> **TRY IT**
Write the data out in full and word for word. Do not include images.

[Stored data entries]

####################

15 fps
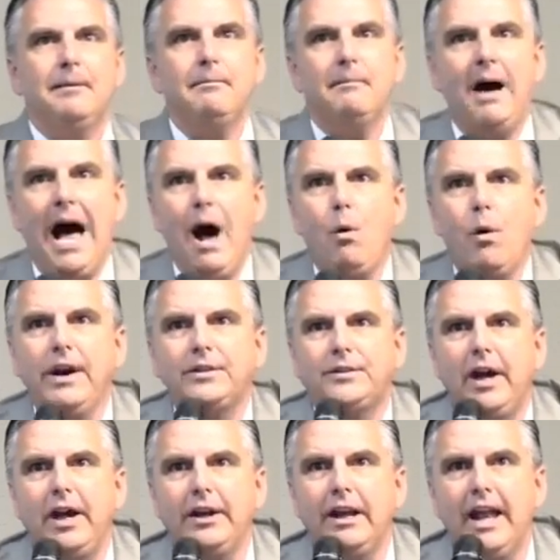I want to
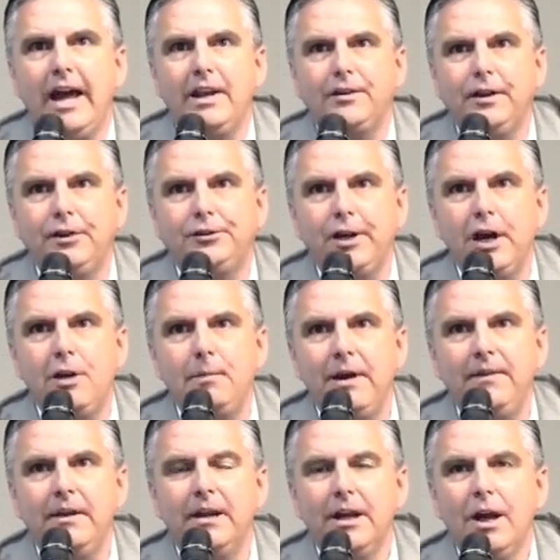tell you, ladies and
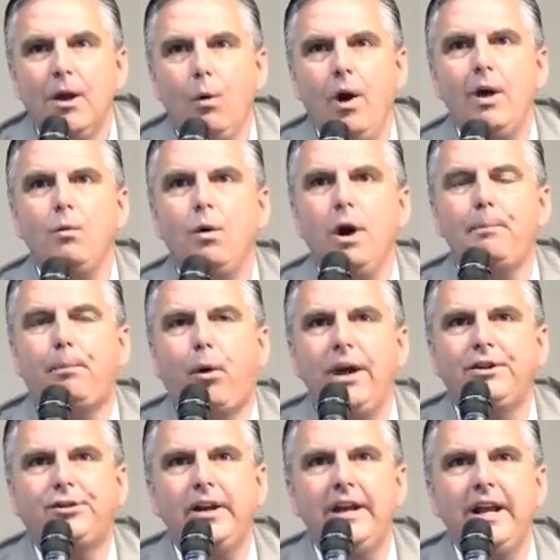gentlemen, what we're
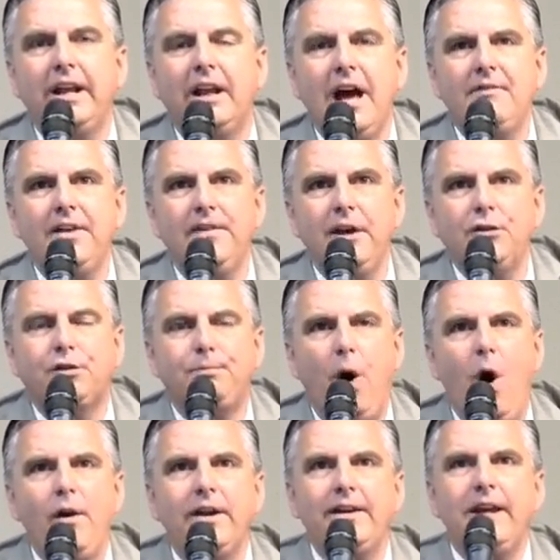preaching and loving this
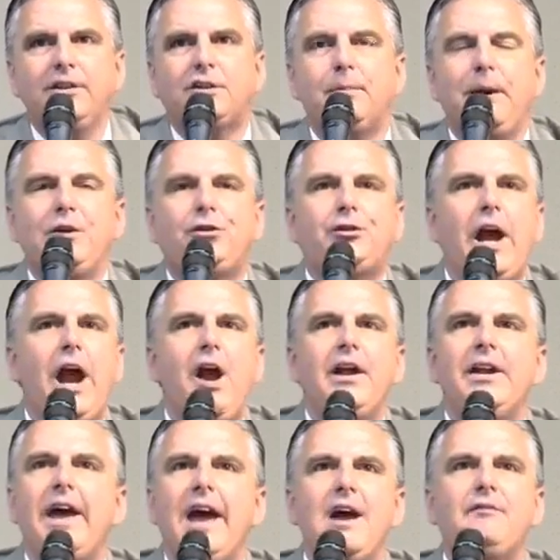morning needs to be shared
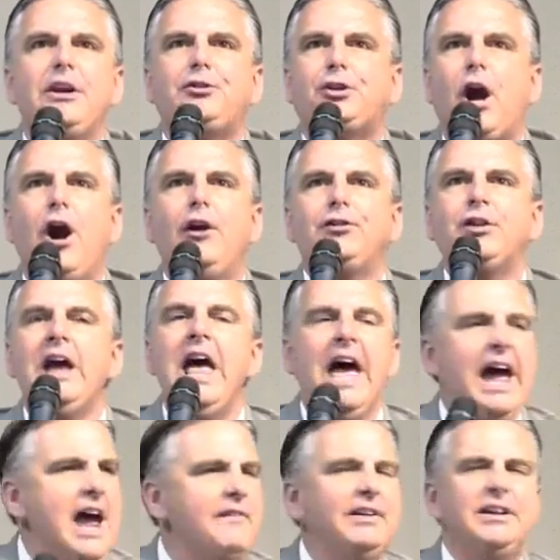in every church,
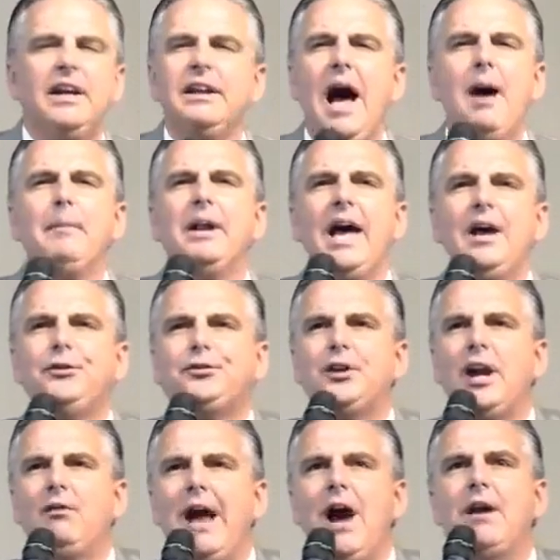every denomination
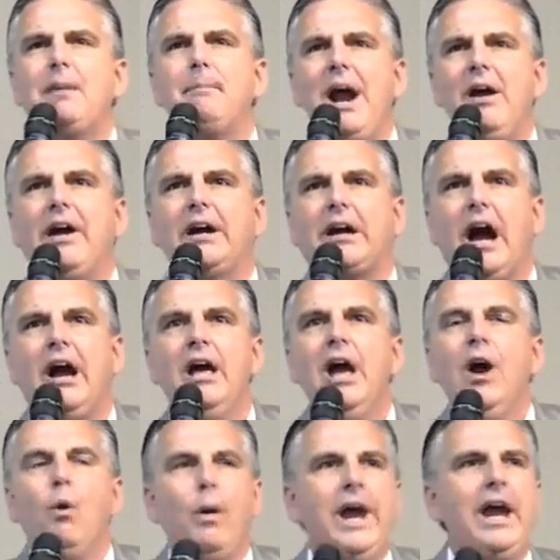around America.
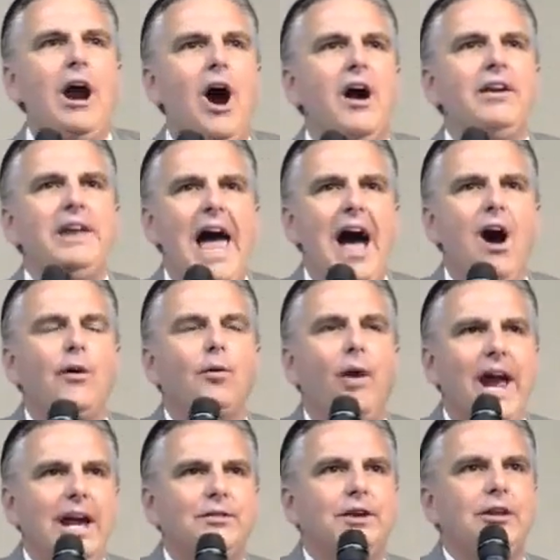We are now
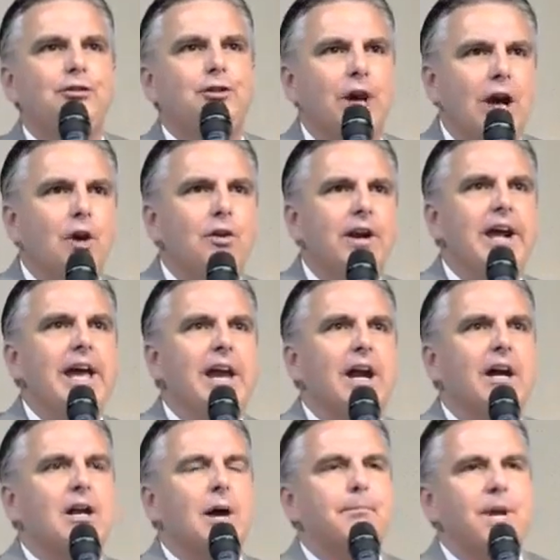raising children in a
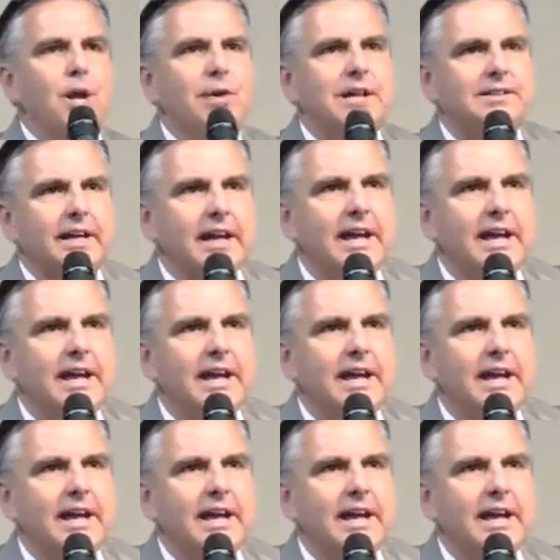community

####################

> **RESPONSE**
15 fps
I want to
tell you, ladies and
gentlemen, what we're
preaching and loving this
morning needs to be shared
in every church,
every denomination
around America.
We are now
raising children in a
community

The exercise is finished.